Aarhus Universitets segl

Quantum Simulation

The concept of quantum simulations rests on the idea to use a well controllable quantum system to simulate another system, whose description lies outside the capabilities of any available classical computer. Introduced by Richard Feynman in the early 80s, quantum simulators have now become a reality, owing to the exquisite control over atoms, molecules or ions that is nowadays possible in experiments. Part of our research aims at advancing the scope and capabilities of this approach by exploring new ways of manipulating such synthetic quantum matter with laser light and other external fields. Thereby, we are moreover interested in the properties of the resulting many-body systems in and out of equilibrium.

References

  • J. Zeiher, R. M. W. van Bijnen, P. Schauss, S. Hild, J. Choi , T. Pohl, I. Bloch, and C. Gross,  Many-body interferometry of a Rydberg-dressed spin lattice, Nature Physics 12, 1095–1099 (2016)
  • R. M. W. van Bijnen and T. Pohl,  Quantum Magnetism and Topological Ordering via Rydberg Dressing near Forster Resonances,  PRL 114, 243002 (2015)
  • P. Schauss, J. Zeiher, T. Fukuhara, S. Hild, M. Cheneau, T. Macri, T. Pohl, I. Bloch, C. Gross,  Crystallization in Ising quantum magnets, Science 347 (6229), 1455–1458

Recent work

Coherent many-body spin dynamics in a long-range interacting Ising chain

Coherent many-body quantum dynamics lies at the heart of quantum simulation and quantum computation. Both require coherent evolution in the exponentially large Hilbert space of an interacting many-body system. To date, trapped ions have defined the state of the art in terms of achievable coherence times in interacting spin chains.
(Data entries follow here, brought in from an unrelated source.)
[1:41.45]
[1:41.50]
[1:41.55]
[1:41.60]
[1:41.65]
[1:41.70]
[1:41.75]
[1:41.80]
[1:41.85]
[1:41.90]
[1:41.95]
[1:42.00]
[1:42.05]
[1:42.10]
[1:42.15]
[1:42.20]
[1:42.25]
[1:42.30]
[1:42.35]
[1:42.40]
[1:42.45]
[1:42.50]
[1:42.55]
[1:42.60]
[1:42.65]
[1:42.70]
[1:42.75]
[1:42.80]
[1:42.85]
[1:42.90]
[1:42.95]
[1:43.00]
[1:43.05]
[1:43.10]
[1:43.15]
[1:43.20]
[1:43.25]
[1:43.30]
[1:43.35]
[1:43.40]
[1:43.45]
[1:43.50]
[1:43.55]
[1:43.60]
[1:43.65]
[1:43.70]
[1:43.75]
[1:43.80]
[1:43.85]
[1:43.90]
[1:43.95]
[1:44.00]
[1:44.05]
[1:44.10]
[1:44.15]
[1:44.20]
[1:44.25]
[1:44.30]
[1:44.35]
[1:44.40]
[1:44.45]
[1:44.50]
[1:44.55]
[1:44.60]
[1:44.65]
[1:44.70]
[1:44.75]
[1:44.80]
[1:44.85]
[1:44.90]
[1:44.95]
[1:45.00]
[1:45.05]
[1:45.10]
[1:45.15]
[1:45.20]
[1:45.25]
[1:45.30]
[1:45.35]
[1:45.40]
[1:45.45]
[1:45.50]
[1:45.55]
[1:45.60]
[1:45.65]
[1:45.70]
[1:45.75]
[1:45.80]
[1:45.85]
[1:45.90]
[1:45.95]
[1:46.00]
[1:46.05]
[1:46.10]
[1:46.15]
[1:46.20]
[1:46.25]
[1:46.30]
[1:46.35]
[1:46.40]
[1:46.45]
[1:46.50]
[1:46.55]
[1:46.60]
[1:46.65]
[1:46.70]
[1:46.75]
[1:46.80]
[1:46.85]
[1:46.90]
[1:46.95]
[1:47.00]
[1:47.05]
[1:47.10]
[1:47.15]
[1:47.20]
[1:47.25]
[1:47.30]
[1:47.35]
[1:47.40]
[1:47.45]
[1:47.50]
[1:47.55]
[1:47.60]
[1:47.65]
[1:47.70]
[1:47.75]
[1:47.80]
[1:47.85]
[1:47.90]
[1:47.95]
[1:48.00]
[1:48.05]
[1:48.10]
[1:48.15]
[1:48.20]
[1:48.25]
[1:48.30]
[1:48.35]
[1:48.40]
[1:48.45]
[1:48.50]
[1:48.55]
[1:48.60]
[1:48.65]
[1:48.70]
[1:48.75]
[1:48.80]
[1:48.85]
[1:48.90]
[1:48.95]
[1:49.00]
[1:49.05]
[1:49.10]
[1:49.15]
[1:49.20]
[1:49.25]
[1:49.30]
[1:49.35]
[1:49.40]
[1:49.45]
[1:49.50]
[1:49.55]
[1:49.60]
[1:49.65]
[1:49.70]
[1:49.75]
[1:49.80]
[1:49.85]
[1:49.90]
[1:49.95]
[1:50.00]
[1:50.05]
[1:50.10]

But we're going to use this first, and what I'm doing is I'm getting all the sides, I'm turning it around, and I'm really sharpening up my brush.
Here, we establish an alternative platform by reporting on the observation of coherent, fully interaction-driven quantum revivals of the magnetization in Rydberg-dressed Ising spin chains of atoms trapped in an optical lattice. We identify partial many-body revivals at up to about ten times the characteristic time scale set by the interactions. At the same time, single-site-resolved correlation measurements link the magnetization dynamics with inter-spin correlations appearing at different distances during the evolution. These results mark an enabling step towards the implementation of Rydberg atom based quantum annealers, quantum simulations of higher dimensional complex magnetic Hamiltonians, and itinerant long-range interacting quantum matter.  

Optimal control of Rydberg lattice gases

We present optimal control protocols to prepare different many-body quantum states of Rydberg atoms in optical lattices. Specifically, we show how to prepare highly ordered many-body ground states, GHZ states as well as some superposition of symmetric excitation number Fock states, that inherit the translational symmetry from the Hamiltonian, within sufficiently short excitation times minimizing detrimental decoherence effects. For the GHZ states, we propose a two-step detection protocol to experimentally verify the optimal preparation of the target state based only on standard measurement techniques. Realistic experimental constraints and imperfections are taken into account by our optimization procedure making it applicable to ongoing experiments.